2 cases are presenting problems for us:  files with extension .bmp and
.xml.   In each case, Tika returns one value that does not seem to align w/
the class:  org.apache.chemistry.opencmis.commons.impl.MimeTypes

For a file *widget.bmp*:

   - The MIME returned from Tika is *"image/x-ms-bmp"* and our application
   code successfully creates the cmis:Document object setting the
cmis:contentStreamMimeType
   to "*image/x-ms-bmp*".
   - If you create the content using the *Chemistry Workbench,* the content
   is created successfully as well, but the cmis:contentStreamMimeType is
   set to "*image/bmp*".

Likewise for a file *another_widget.xml*:

   - The MIME returned from Tika is *"application/xml"* and our application
   code successfully creates the cmis:Document object setting the
cmis:contentStreamMimeType
   to "*application/xml*".
   - If you create the content using the *Chemistry Workbench,* the content
   is created successfully as well, but the cmis:contentStreamMimeType is
   set to "*text/xml*".


It appears, based on what we can determine that the following class
*org.apache.chemistry.opencmis.commons.impl.MimeTypes* includes the
following lines:

   MIME2EXT.put("text/xml", "xml");

   MIME2EXT.put("image/bmp", "bmp");


The reason this can matter, at least for our case, is where our
backend CMIS service implementation is Alfresco Enterprise 5.1 and
apparently the "transformation" service provided to automatically
generate PDF renditions of uploaded files, will not generate the PDF
rendition when the MIME values returned using Apache Tika are
specified.

However, if the values returned using
*org.apache.chemistry.opencmis.commons.impl.MimeTypes **are then used
to set that property**: *cmis:contentStreamMimeType - the PDF
rendition is created successfully in both cases.

Obviously this points more to the internal transformation services
provided by Alfresco (I believe ImageMagik for BMP and PDFBox for XML
files)... *but the broader question is more about the DIFFERENCE in
what Apache Tika returns vs what the CMIS Client API returns*.  It
seems perhaps, Tika may cause downstream issues depending on what is
being done to the contentStream of the cmis:Document instance.

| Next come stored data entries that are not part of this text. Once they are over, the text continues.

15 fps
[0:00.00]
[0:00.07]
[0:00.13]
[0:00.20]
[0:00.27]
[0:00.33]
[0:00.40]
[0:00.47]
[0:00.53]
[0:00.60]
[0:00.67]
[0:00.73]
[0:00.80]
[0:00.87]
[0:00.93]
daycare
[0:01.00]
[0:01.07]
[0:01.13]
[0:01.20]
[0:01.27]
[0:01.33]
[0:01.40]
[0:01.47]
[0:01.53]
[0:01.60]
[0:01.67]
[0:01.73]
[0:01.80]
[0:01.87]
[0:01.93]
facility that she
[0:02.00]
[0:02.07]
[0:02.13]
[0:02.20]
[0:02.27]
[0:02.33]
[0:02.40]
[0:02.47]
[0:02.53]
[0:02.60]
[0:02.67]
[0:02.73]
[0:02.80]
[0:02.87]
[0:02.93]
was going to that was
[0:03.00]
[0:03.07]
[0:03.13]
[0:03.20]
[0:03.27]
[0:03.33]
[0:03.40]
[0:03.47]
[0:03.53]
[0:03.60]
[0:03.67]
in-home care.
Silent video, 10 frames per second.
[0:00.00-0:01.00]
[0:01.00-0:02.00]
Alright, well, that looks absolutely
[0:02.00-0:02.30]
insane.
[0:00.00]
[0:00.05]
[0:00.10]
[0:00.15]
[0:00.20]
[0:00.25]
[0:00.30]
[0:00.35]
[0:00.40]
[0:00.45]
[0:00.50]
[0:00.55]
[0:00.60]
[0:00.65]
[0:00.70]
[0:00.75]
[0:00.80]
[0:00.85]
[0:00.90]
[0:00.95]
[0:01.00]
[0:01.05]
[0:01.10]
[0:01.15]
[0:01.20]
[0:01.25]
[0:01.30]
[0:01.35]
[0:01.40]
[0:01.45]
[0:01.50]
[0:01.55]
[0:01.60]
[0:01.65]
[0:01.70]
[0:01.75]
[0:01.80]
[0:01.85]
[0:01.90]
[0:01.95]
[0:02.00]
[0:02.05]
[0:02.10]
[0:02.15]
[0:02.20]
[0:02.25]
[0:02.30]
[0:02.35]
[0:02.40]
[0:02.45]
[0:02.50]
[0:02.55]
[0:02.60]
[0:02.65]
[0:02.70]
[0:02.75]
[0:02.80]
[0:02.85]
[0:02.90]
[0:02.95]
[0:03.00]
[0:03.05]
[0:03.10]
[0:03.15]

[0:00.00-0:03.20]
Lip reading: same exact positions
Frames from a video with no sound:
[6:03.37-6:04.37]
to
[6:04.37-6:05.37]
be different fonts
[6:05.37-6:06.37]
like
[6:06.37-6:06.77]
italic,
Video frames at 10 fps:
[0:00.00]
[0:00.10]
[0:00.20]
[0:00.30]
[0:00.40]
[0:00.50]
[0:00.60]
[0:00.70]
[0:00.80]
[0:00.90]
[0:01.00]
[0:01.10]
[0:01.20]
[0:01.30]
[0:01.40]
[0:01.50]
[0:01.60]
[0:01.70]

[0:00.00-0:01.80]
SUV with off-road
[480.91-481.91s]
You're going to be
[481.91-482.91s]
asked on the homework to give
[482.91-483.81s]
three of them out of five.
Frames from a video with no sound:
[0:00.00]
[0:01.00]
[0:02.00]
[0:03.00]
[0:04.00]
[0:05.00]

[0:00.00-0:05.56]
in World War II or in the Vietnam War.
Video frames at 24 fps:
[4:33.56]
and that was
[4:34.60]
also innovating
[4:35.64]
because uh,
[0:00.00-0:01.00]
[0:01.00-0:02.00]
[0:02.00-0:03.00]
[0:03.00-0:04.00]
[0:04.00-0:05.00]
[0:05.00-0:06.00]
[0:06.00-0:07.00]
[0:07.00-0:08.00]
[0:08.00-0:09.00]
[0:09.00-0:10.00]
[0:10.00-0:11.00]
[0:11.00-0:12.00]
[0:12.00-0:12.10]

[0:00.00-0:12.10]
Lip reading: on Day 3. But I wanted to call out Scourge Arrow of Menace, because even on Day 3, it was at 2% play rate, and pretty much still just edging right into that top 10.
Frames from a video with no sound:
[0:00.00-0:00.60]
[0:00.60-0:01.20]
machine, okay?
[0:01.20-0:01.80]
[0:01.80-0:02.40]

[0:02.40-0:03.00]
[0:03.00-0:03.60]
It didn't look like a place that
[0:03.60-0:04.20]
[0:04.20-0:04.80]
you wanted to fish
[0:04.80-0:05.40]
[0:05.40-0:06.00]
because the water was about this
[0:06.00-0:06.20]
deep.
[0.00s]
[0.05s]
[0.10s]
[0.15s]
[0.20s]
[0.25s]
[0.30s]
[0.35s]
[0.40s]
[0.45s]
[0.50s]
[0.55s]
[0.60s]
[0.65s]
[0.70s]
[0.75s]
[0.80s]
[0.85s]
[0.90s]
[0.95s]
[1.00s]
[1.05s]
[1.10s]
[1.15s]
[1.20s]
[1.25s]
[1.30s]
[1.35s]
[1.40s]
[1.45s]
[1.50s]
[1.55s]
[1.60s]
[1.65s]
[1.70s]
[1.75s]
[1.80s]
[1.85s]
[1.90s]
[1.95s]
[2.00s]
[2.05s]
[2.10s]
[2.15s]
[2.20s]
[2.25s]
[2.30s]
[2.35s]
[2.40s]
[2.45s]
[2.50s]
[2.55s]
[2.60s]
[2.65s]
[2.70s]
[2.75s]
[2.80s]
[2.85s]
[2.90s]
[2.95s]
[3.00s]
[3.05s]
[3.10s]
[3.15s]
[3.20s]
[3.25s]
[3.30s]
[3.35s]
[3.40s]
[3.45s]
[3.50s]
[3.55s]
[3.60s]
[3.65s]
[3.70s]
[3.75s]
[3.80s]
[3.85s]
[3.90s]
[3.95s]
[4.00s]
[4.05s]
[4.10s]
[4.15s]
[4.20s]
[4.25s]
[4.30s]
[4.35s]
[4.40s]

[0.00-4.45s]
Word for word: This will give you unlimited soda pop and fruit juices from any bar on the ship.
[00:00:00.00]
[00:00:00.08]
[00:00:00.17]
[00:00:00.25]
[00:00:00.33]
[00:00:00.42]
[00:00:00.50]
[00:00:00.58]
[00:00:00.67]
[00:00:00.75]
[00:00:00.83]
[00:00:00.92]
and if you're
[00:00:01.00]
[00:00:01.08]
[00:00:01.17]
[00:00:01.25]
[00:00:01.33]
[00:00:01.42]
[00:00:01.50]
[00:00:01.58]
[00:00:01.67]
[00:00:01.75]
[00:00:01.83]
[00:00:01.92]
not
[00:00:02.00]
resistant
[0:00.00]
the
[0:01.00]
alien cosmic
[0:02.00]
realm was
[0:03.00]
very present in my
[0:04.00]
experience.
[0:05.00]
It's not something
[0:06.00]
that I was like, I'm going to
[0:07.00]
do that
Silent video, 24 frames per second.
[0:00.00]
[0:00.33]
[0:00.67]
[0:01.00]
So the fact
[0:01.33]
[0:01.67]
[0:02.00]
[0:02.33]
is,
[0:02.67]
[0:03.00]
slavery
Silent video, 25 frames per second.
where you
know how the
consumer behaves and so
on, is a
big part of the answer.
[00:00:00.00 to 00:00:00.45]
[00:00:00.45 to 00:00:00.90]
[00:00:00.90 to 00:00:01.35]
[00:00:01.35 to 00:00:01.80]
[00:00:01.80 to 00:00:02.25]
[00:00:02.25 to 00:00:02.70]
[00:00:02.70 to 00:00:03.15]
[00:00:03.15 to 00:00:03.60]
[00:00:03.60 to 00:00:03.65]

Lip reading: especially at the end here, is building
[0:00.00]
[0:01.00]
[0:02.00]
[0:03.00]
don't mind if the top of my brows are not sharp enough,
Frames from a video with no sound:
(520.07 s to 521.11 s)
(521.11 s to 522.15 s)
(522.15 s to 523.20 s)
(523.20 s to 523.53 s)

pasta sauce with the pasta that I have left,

Note that our only reason for using Apache Tika was that we saw it
mentioned in the Manning book on CMIS and Chemistry:
https://www.manning.com/books/cmis-and-apache-chemistry-in-action
(an extremely helpful book BTW)


Thanks,


Mark Streit

Re: MIME Types for BMP and XML files - diff between Chemistry Client API and Apache Tika

Posted by Nick Burch <ap...@gagravarr.org>.
On Mon, 23 Jan 2017, Mark Streit wrote:
> For a file *widget.bmp*:
>
>   - The MIME returned from Tika is *"image/x-ms-bmp"* and our application
>   code successfully creates the cmis:Document object setting the
> cmis:contentStreamMimeType
>   to "*image/x-ms-bmp*".
>   - If you create the content using the *Chemistry Workbench,* the content
>   is created successfully as well, but the cmis:contentStreamMimeType is
>   set to "*image/bmp*".

See TIKA-2250. Chemistry uses the "common" but until recently unofficial 
mimetype, Tika was giving the "correct" one with the other as an alias. 
However, as of a few months ago (see RFC 7903), the one that Chemistry 
uses is now official, so Tika will switch

> Likewise for a file *another_widget.xml*:
>
>   - The MIME returned from Tika is *"application/xml"* and our application
>   code successfully creates the cmis:Document object setting the
> cmis:contentStreamMimeType
>   to "*application/xml*".
>   - If you create the content using the *Chemistry Workbench,* the content
>   is created successfully as well, but the cmis:contentStreamMimeType is
>   set to "*text/xml*".

Generally text/xml is used for XML files which can be sensibly looked at 
by humans, application/xml for everything else.

Nick